Barely weighing in at two pounds, an insect-like machine waits in one corner, while a hefty propeller-laden box sits across the ring. The clock counts down while the announcer eggs on each opponent. The buzzer goes off, and the two very dissimilar machines take flight. A crowd of dozens has gathered in this San Francisco warehouse to watch this week’s Game of Drones.
It all started three years ago when two self-proclaimed robotics geeks decided to turn their drone-fighting hobby into a business.
“On Friday nights we would gather, and build stuff, and one thing led to another and then ultimately we were crashing our creations into each other, and that just became a lot of fun,” said co-founder Eli D’Elia.
Game of Drones sells recreational unmanned aerial vehicles — commonly referred to as UAVs — but they’re not quite like the sinister-looking military drones that dominate public perception. Founded by D’Elia and Marque Cornblatt, the company manufactures, sells, hosts and promotes all things drone-related. Its signature model, “Hiro” is colorful, affordable, and most importantly, built to take a beating.
While the company started in 2011 to sell its combat-proof drones to like-minded enthusiasts, its patrons are anything but homogenous. From cattle herding to racing, the world recreational drone play is ever expanding and the growing attendance at events, like the weekly drone fights, point to the trend.
“The first time we did it, it was just us, and by the second or third time it was fifty or sixty people,” said Wayne de Geere, a drone enthusiast who is building his own drone with his son from scratch. “It’s almost like the drone version of the Homebrew Computer Club,” a reference to the tech meet-up of amateur computer developers in the 1970s that helped spark the personal computer revolution.
It’s an eclectic mix. At the drone fight, ages ranged from 8 to well over 60. “Remember there are no age limits,” the referee announced during one of several high-energy matches. Some attendees were seasoned fighters. Others were tinkerers. Some were there to quietly explore if the technology could be used in their business. Even reality television star-turned television host, Audrina Patridge, was there to film the event.
While the negative media coverage of government and military drones has some people drawing their blinds, members and friends of Game of Drones — the name, a take-off of the violent HBO series “Game of Thrones” — gather with enthusiasm and UAVs in-hand.
Mike Campo, an experienced real estate broker, says he likes the technology because it’s both complex and accessible. “I like to try drones myself, I do aerial photography,” Campo said. “You can basically send it up, and let it stay there and take a picture.”
The younger crowd is just as enthusiastic. Wayne de Geere’s 8-year-old son, Deane, whose feet barely brush the floor as they swing from the folding chair he sits in, said it’s the action that’s drawn him to the sport. “I like that there’s a lot of destruction,” he said with the confidence of someone twice his age, “I’m building my own.”

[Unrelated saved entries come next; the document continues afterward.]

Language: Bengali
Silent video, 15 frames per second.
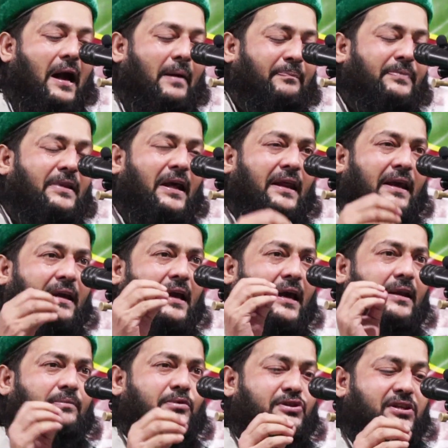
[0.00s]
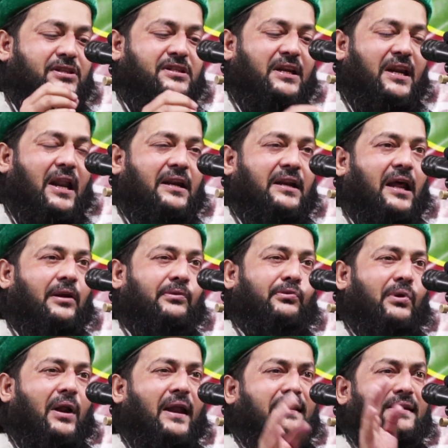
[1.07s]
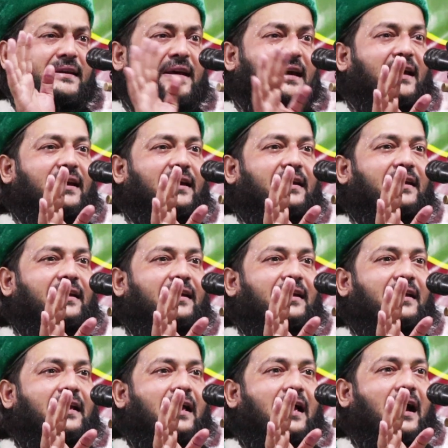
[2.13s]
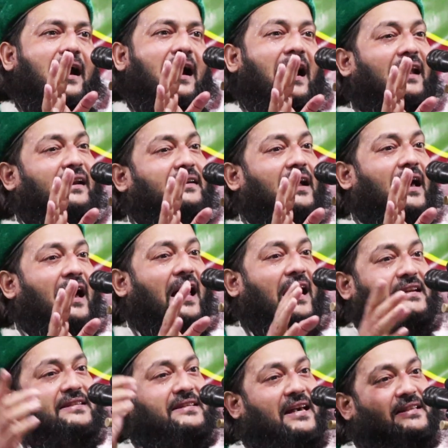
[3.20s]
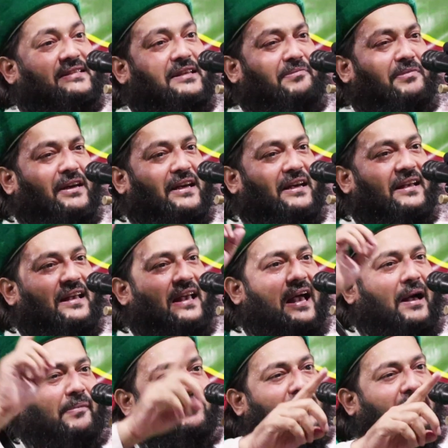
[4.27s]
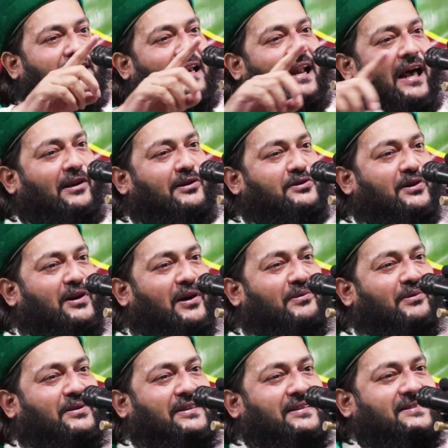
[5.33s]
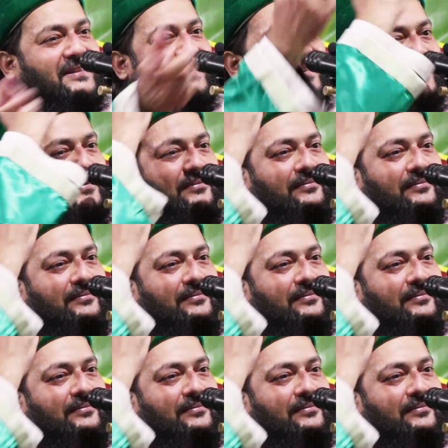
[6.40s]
আপনারা এখানে বসেছেন আল্লাহর কোরআন নিয়ে আল্লাহ আর আজিমে আপনাদের আলোচনা করতেছেন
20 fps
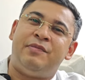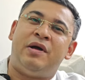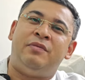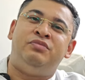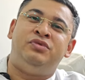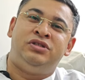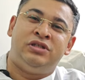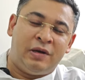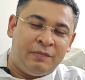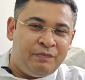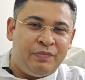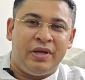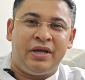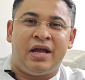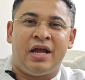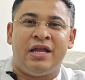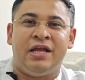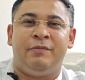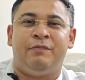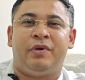टाइम आप जब भी
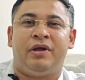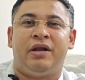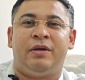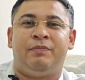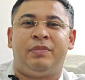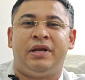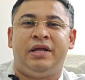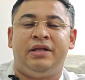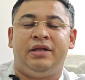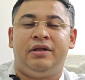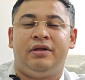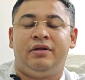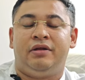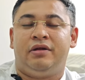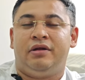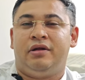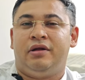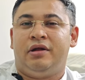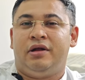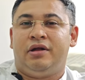कहीं पर अपनी
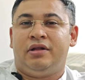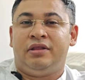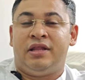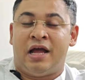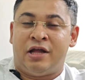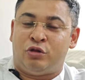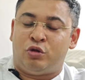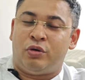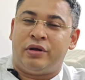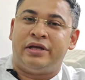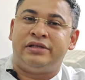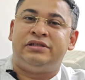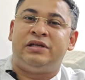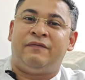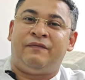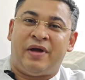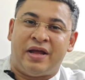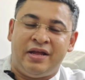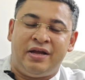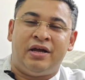दांतों की
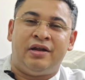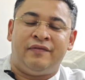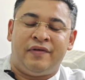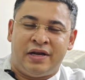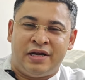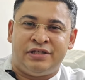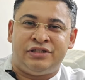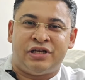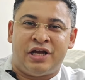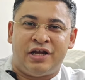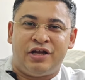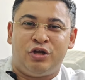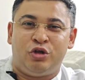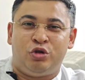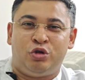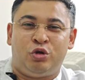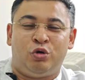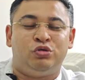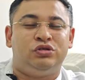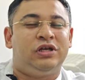सफाई करवाने जाए
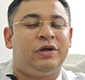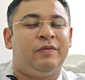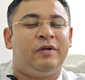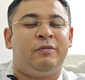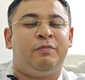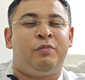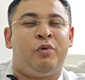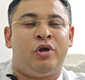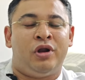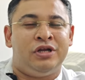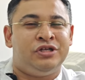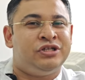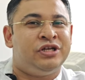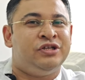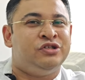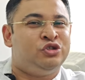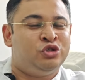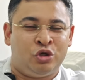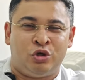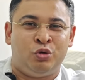तो उसके बाद
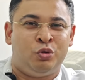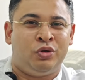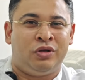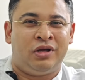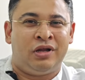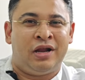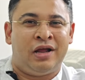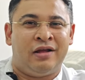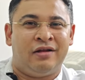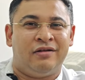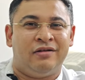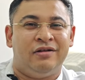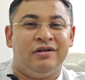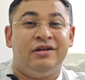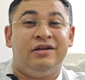पॉलिशिंग ज़रूर कराए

Fourteen-year-old Kyle Ettinger has already won a number of fights with his DIY-drone. It’s a relatively colossal piece of equipment, complete with a sturdy wood frame and a netting to entangle his opponents.
Ettinger’s interest in the drone world began when he was working at a local hobby store. He said the moment he saw the impressive piece of technology he thought to himself, “I just had to have one, so I went out and bought one, and I’ve been loving drones ever since.”
And his dad couldn’t be prouder. “He’s passionate about it,” said Gary Ettinger, Kyle’s dad, with a glowing smile. “When he’s passionate about something he’s going to be learning something. It’s all positive; it’s just amazing.”
It’s clear that the technology is no longer reserved for CIA operations and Syfy channel B-movies. A simple Google shopping search yields mini models priced as low as $20 from sellers like Toys ‘R’ Us and just under $400 from Brookstone.
D’Elia says the phenomenon isn’t confined to the U.S. by any means. A good portion of his sales are international, with customers ordering from as far away as Australia. And D’Elia says the international market is growing even faster than the U.S. market.
He thinks the negative press and public perception about drones in the United States is undercutting domestic sales potential. Just last year, the San Jose community was up in arms after discovering the San Jose Police Department had quietly acquired its own UAV.
Still, he feels the interest in the technology will soon outweigh the public’s fear. And the positive uses of drones go far beyond policing or surveillance. “The drone space is where computers were in the early ’90s,” D’Elia said, adding that drones are well on their way to being widely used in almost every facet of life.
“We’re going to push ahead and innovate on every level,” D’Elia added. “I’m in competition with the rest of the world, and like it or not America is going to catch up.”